(Material for this exercise)

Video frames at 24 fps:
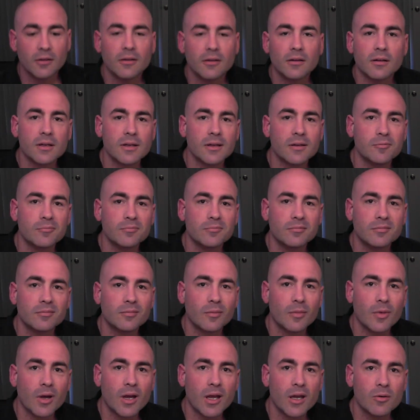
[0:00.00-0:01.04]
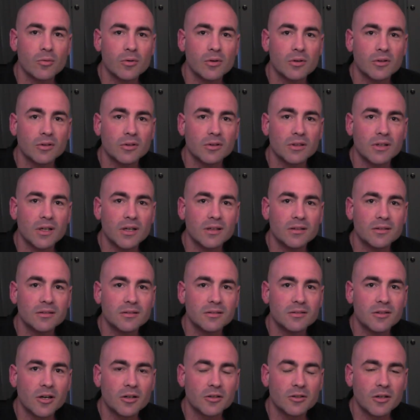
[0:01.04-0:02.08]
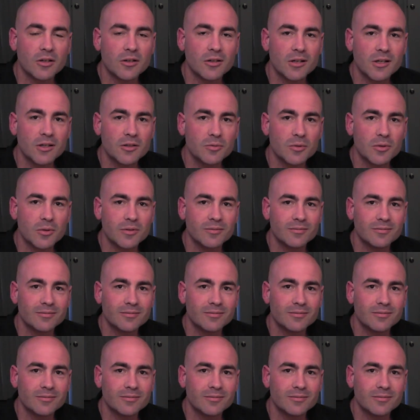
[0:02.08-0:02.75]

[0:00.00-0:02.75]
Anyhow, I will talk to you on the next one.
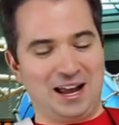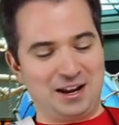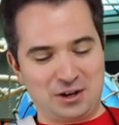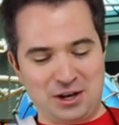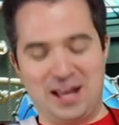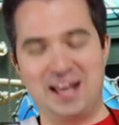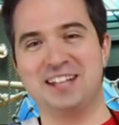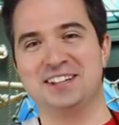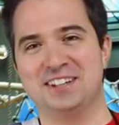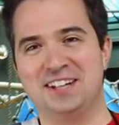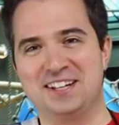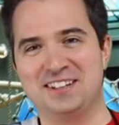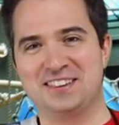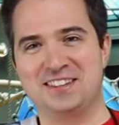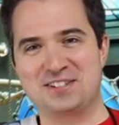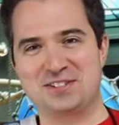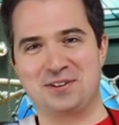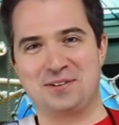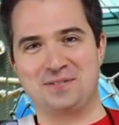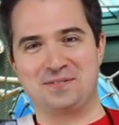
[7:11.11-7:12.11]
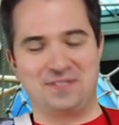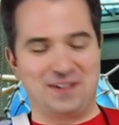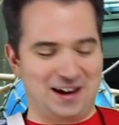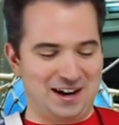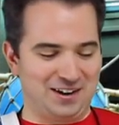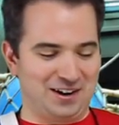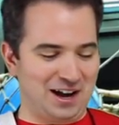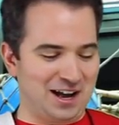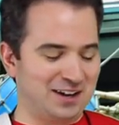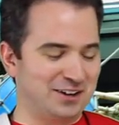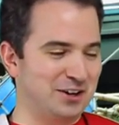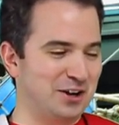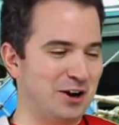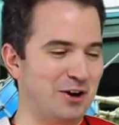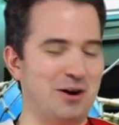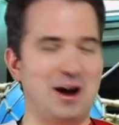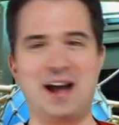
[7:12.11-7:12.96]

I can't light this on fire. I don't know,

(End Material for this exercise)

▶ [Task goal]: So that the copy stays exact, reproduce each record word for word and leave its images out.

▶ [Task result]:
Video frames at 24 fps:
[0:00.00-0:01.04]
[0:01.04-0:02.08]
[0:02.08-0:02.75]

[0:00.00-0:02.75]
Anyhow, I will talk to you on the next one.
[7:11.11-7:12.11]
[7:12.11-7:12.96]

I can't light this on fire. I don't know,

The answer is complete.